Selain banyaknya teater pelajar di Kota Madiun ada juga beberapa kelompok teater umum, salah satunya adalah Sanggar Biru Madiun. Sanggar Biru Madiun adalah kelompok teater umum yang mencoba berproses dan terus berkarya di tengah gempuran media digital yang semakin banyak memberikan alternatif tontonan dan hiburan. Jika kelompok teater remaja masih mendapatkan dukungan penuh dari lembaga yang menaunginya, lain halnya dengan Sanggar Biru Madiun yang notabene adalah sanggar umum. Bisa dikatakan ia ada karena kenekatan para anggotanya yang memiliki satu visi ke depan. Meski banyak rintangan mulai dari masalah pendanaan, tempat pementasan dsb, Sanggar Biru Madiun seakan sadar bahwa itu semua merupakan bagian dari sebuah proses. Proses yang harus dijalani untuk mendewasakan setiap anggotanya.

Kini hampir 20 tahun Sanggar Biru Madiun berproses semenjak kelahirannya tahun 1996 lalu. Dengan jatuh bangun, telah banyak karya pertunjukan yang dihasilkan. Sudah menjadi sebuah komitmen dan program kerja tahunan Sanggar Biru Madiun semenjak kelahirannya kembali untuk dapat mementaskan sebuah pertunjukan drama. Sebuah tontonan yang diharapkan bukan hanya menghibur, akan tetapi juga dapat memberikan input  yang baik bagi penonton. Keterbatasan bukanlah sebuah halangan, karena komotmen telah digulirkan bersama, bagaimanapun keadaanya Sanggar Biru Madiun akan terus berproses dan berkarya.


Kali ini Sanggar Biru Madiun tengah berproses mempersiapkan sebuah pertunjukan musik. Dan sekali lagi proses ini ada karena kenekatan para anggotanya yang sebenarnya minim kemampuan bermusiknya. Semuanya didasarkan pada satu visi, yaitu ingin terus berproses dan berkarya. Semoga apa yang Sanggar Biru Madiun sajikan dapat memberikan hiburan dan pencerahan, terutama bagi anggota Sanggar Biru Madiun.

Teater adalah Sebuah Proses


Pada dasarnya pertunjukan teater adalah sebuah ruang untuk bercermin dan berkontemplasi bukan hanya bagi penonton yang menjadi objek tontonan akan tetapi juga bagi para pelaku seni yang terlibat di dalamnya. Akan tetapi seiring perkembangan teknologi seakan hal tersebut sudah mulai terkikis, terkalahkan oleh budaya instan.

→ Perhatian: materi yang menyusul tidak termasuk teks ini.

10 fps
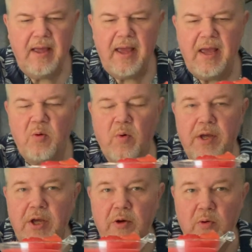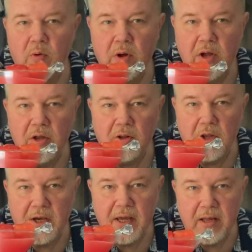And will you
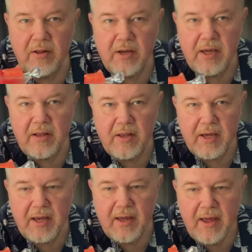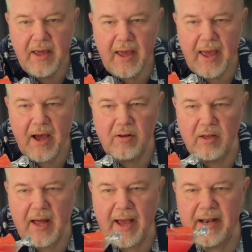looky, looky, looky. How
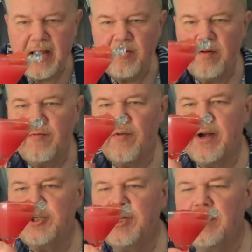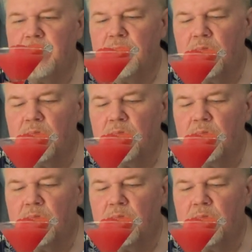light and refreshing.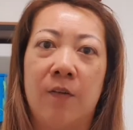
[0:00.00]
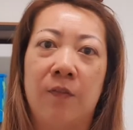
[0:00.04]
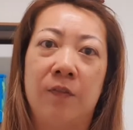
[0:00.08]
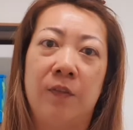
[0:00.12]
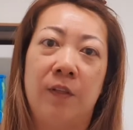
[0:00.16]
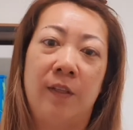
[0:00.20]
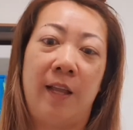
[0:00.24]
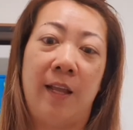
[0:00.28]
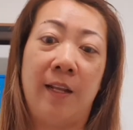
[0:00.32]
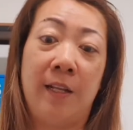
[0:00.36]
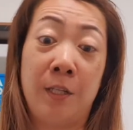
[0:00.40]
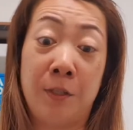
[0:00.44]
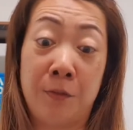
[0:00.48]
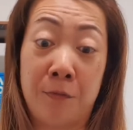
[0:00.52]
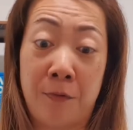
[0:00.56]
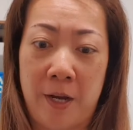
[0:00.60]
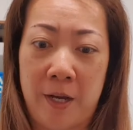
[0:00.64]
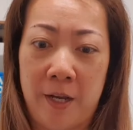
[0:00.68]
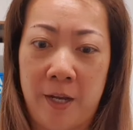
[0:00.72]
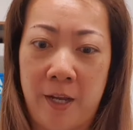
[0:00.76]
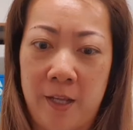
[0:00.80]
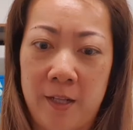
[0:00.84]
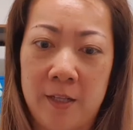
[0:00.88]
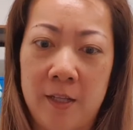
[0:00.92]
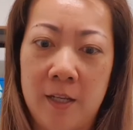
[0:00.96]
of the tennis
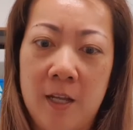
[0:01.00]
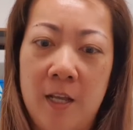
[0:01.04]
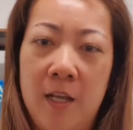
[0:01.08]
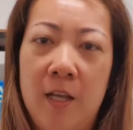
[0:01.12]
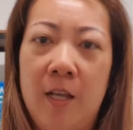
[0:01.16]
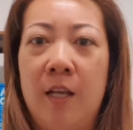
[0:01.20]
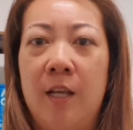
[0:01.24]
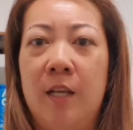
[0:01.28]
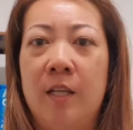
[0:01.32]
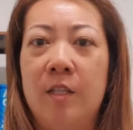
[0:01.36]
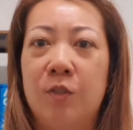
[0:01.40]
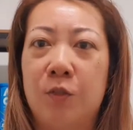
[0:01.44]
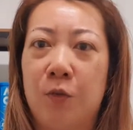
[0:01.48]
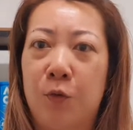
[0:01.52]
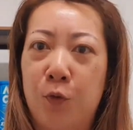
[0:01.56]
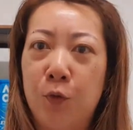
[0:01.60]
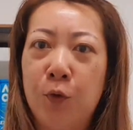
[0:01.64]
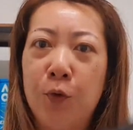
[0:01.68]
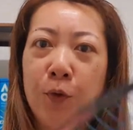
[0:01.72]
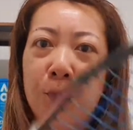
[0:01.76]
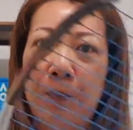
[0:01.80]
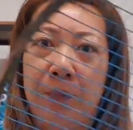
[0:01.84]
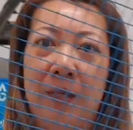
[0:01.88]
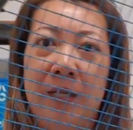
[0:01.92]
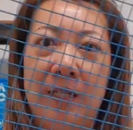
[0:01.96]
racket. So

Kita sudah terlalu dalam terbuai dalam kemudahan-kemudahan karena hampir semua bisa dilakukan hanya dengan menggesekkan jari ke layar smartphone. Kita lupa bahwa segala sesuatunya butuh proses, dari tiada menjadi ada. Kita lupa betapa berharganya sebuah proses. Ibaratnya, secangkir kopi akan tiada tanpa sebuah proses. Ia bermula dari biji kopi yang dipetik, dijemur, disangrai lalu ditumbuk agar menjadi bubuk kopi yang siap diseduh. Belakangan ini kebanyakan dari kita lebih suka kepada hal-hal yang praktis dan pragmatis. Kemalasan-kemalasan telah membuai kita sehingga menjadikan kita terbiasa apatis. Kita hanya peduli pada kebutuhan pribadi kita. Kita lebih terpesona pada hal-hal hedonis yang hingar bingar, padahal sebenarnya kita tahu bahwa semuanya minim akan pemaknaan atau pendidikan bahkan lebih banyak keburukannya.

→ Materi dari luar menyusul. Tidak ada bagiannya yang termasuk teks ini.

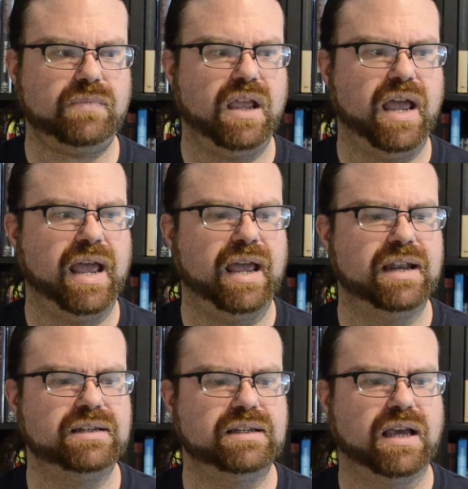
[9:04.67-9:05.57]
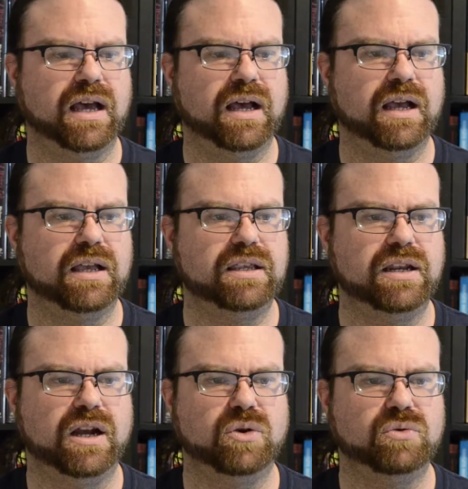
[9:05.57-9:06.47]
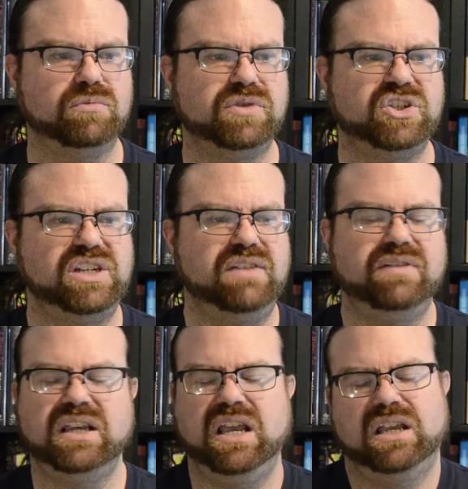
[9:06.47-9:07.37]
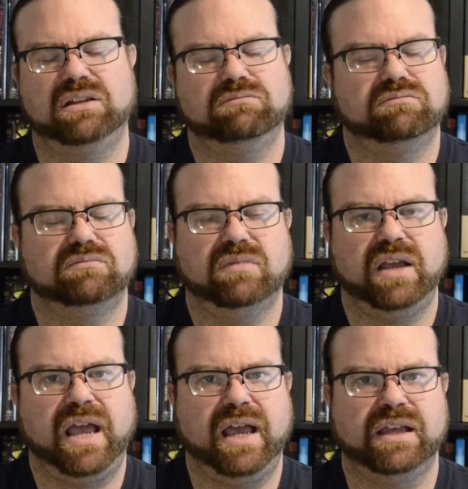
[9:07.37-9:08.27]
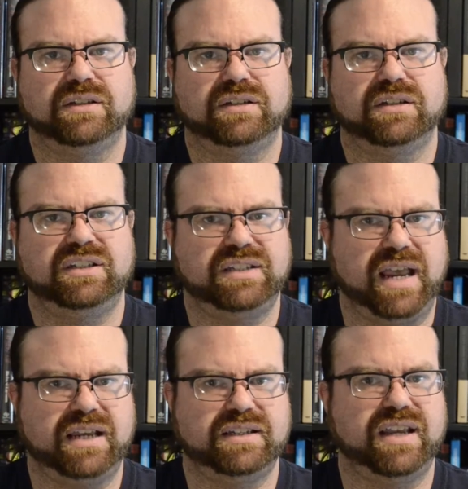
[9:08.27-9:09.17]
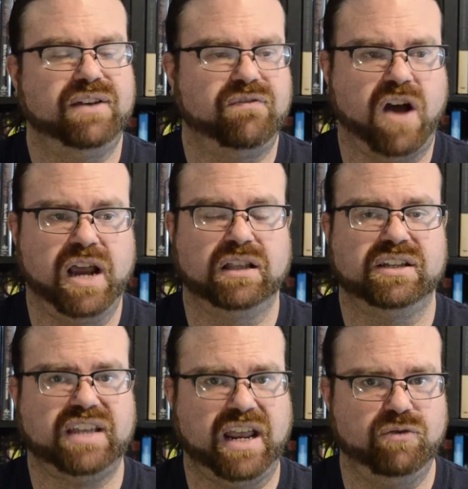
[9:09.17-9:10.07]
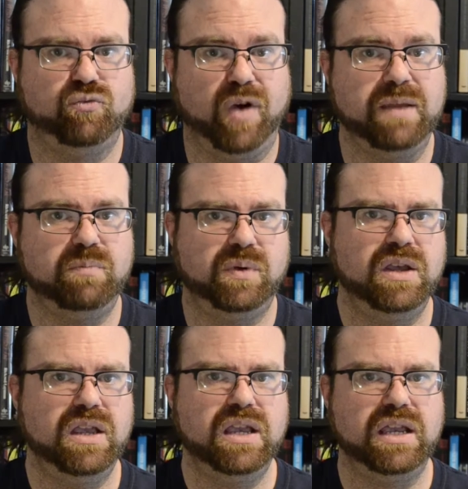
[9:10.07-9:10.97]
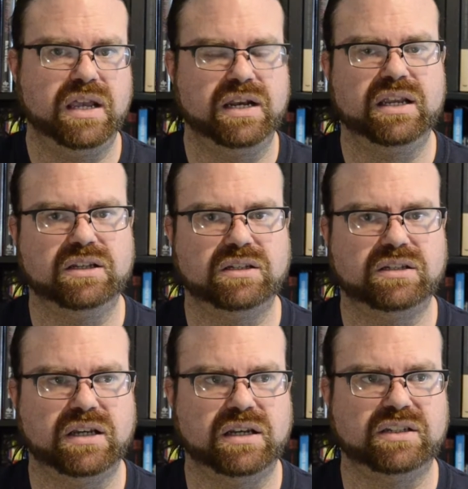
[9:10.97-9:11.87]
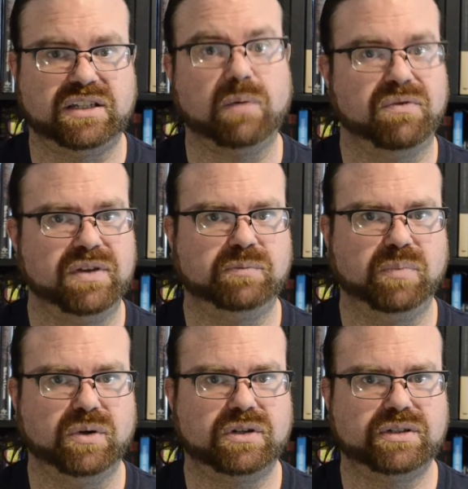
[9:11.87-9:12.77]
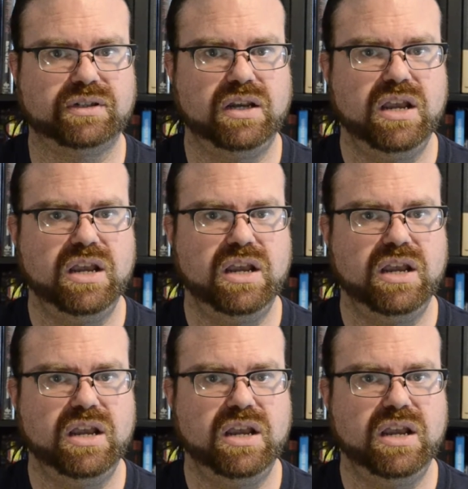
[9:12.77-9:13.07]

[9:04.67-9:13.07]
and you know, Stephen King has sex and violence and rape in some of his books.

Untuk itulah ruang kesenian khususnya teater hadir untuk mengajak mengingat kembali pentingnya sebuah proses bagi para pelakunya. Proses yang notabene diibaratkan menjadi tempat untuk menempa diri dan mengukur daya tahan baik fisik maupun mental. Bisa dikatakan proses teater adalah sebuah laboratorium kehidupan. Di sana merupakan cerminan sederhana kehidupan dunia tempat saling bekerja sama dan berbagi serta memupuk rasa empati kepada sesama. Dan dari sana pulalah orang-orang yang bergelut dengannya menemukan berbagai macam makna tergantung pada penghayatan masing-masing pribadi, dengan catatan bahwa itu dilakukan dengan kesungguhan bukan keterpaksaan.

     
Selanjutnya, yang terpenting bukanlah hasil akhir melainkan pada prosesnya, walaupun hasil yang maksimal tetaplah menjadi target, tapi ia ada ketika proses dilakukan. Dan biasanya, hasil tak pernah berkhianat pada proses.  Mari kita berproses kembali, setidaknya dengan hal-hal sederhana inilah kita berbuat sesuatu untuk bangsa ini.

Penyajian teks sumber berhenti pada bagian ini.